Today was a 45 minute day. And it was beautiful. And it gives me lots of time to think, listen to audio books, or…blog in my head. The thought of the day was MY PERFECT JOB. I have often said that my perfect job would constitute reading, eating, sleeping on a cyclical basis. Not bad. But today I thought of my perfect position. It would be a government job of the highest level. Appointed for life, I might add. It would be the new Cabinet post of: CRITICIZER GENERAL.

I can critique anything…and in a quite entertaining, if not sometimes vulgar, manner. Some of my more “upbeat” friends used to have the gall to ask me how I could criticize without having solutions. Upon hearing some of my solutions to the things that I criticized they quickly backed down. You see, I can criticize anyone or anything else’s behavior, actions, attitudes, appearance, smell, etc. and I have no obligation to offer solutions…I am more than willing to work on my own areas that need improvement…or, accept them as character flaws… but that is my extent of caring about change.

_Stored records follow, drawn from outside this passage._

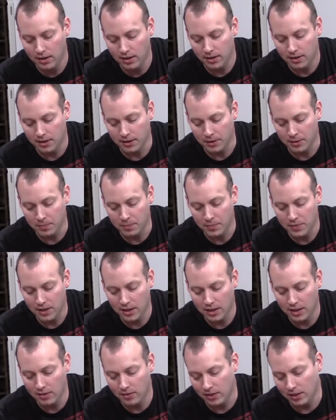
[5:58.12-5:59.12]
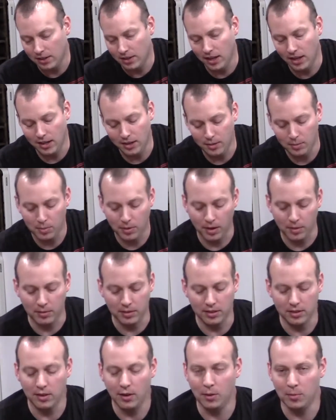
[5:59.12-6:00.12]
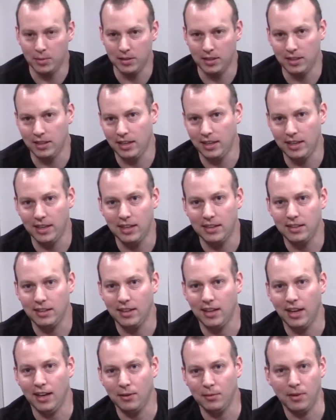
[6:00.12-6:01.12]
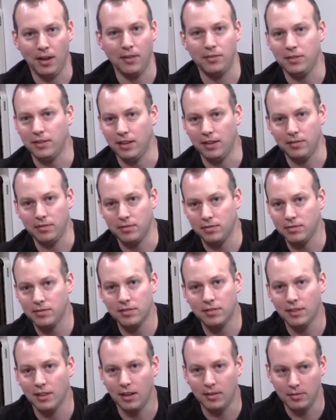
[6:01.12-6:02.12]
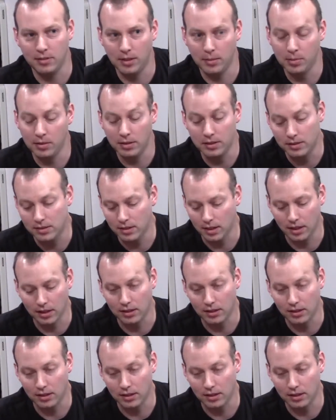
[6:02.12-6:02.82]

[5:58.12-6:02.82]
And even then, you're probably hoping that they get to that after they've leveled up at least to like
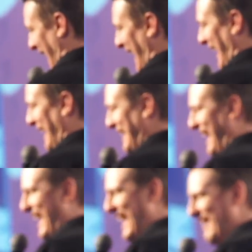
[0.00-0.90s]
and
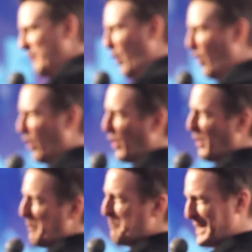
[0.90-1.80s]
have
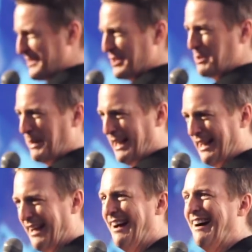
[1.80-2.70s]
our business
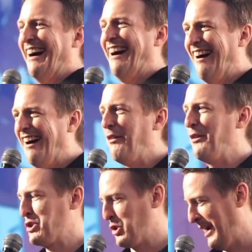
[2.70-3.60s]
meeting on
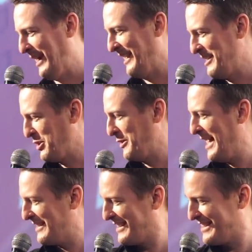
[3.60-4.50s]
the train. And so
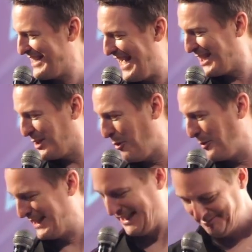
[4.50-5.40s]
that's exactly what
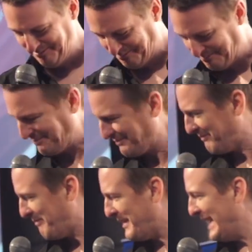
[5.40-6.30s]
we did.
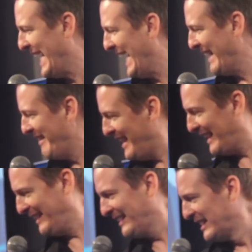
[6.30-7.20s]
And
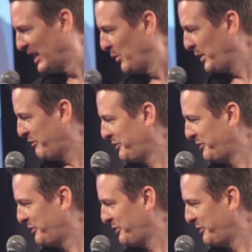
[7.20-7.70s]
then we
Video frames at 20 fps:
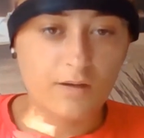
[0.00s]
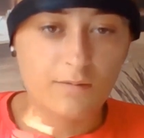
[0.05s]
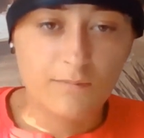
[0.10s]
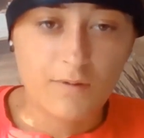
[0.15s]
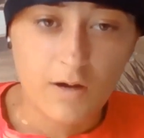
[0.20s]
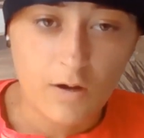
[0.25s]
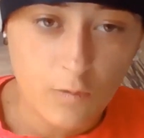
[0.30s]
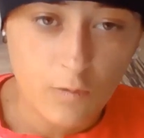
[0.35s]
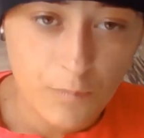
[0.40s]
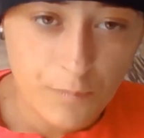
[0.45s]

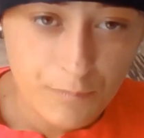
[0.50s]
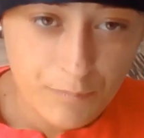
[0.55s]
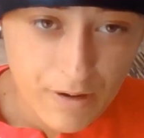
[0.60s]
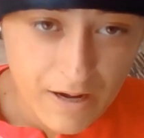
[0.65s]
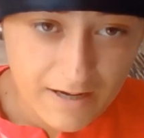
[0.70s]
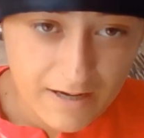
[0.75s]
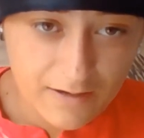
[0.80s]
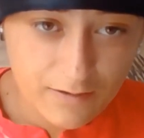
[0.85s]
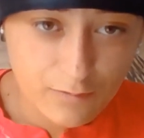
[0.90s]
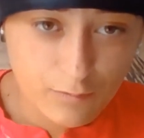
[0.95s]
my whole
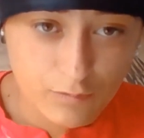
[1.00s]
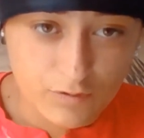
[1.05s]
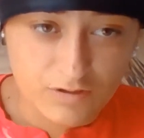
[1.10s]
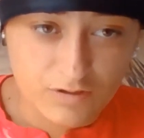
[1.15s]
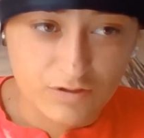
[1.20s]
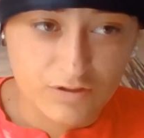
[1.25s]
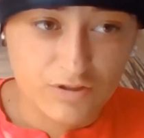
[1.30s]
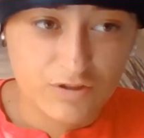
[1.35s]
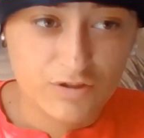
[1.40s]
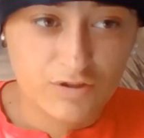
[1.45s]
back
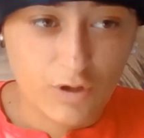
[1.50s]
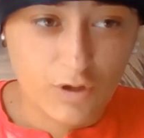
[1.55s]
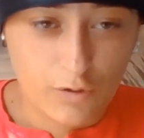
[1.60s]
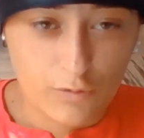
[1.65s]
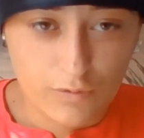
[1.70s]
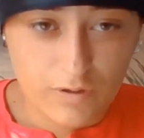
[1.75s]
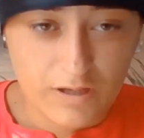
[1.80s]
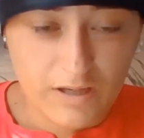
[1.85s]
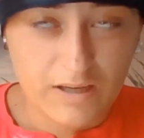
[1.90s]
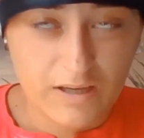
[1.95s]
was just
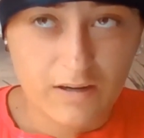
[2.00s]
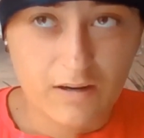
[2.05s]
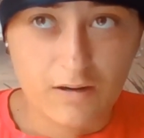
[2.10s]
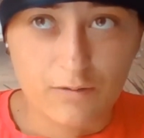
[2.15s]
soaking.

I know that sounds harsh, but at 57 I have volunteered, donated, worn ribbons, marched, boycotted, been incarcerated and suffered through quite a variety of social injustices, personal growth, and need to leave the world a better place. Now, it wasn’t all that bad. There were quite a few social customs of the late 60’s and early 70’s that made all of this somewhat enjoyable and certain parts unable to be remembered. But, that no longer holds the intrigue for me that it once did. No, I’m strictly a diet coke and nicorette gum girl now…with an occasional foray into the world of Nyquil if I really want to live on the edge.

So my newest contribution to the betterment of human existence will be my own appointment of myself to the role of CRITICIZER GENERAL.

Now, there are plenty of things I already have on my list to criticize, but if you would like to suggest anything on you list for professional analysis…feel free…I have opinions on everything.

So, that was my drive blog today. After which I had a delightful lunch with daughter and grandson and then indulged one of my many addictions by stopping at Barnes and Noble and dropping close to $40. The nice part of that is that I work there part time and get a discount and the not so nice part of that is—it ain’t free, babe!

Purchases:
The Curious Incident of the Dog in the Night
Balzac and the Little Chinese Seamstress
The Queen’s Fool

And for the grandson:
Something about a Psycho Butt from the kid’s department. He got quite a kick out of the title until I started being an out of control granny and embarrassed him by talking about it. He’ll get over it. Humiliation is good for a child.

Luckily, I avoided the music department or my secondary addiction to music would have kicked in to the tune of another forty bucks.

The really exciting part of today is that I get tomorrow off, too. I feel good. And I have tons to read and carrot cake to eat. Life is good.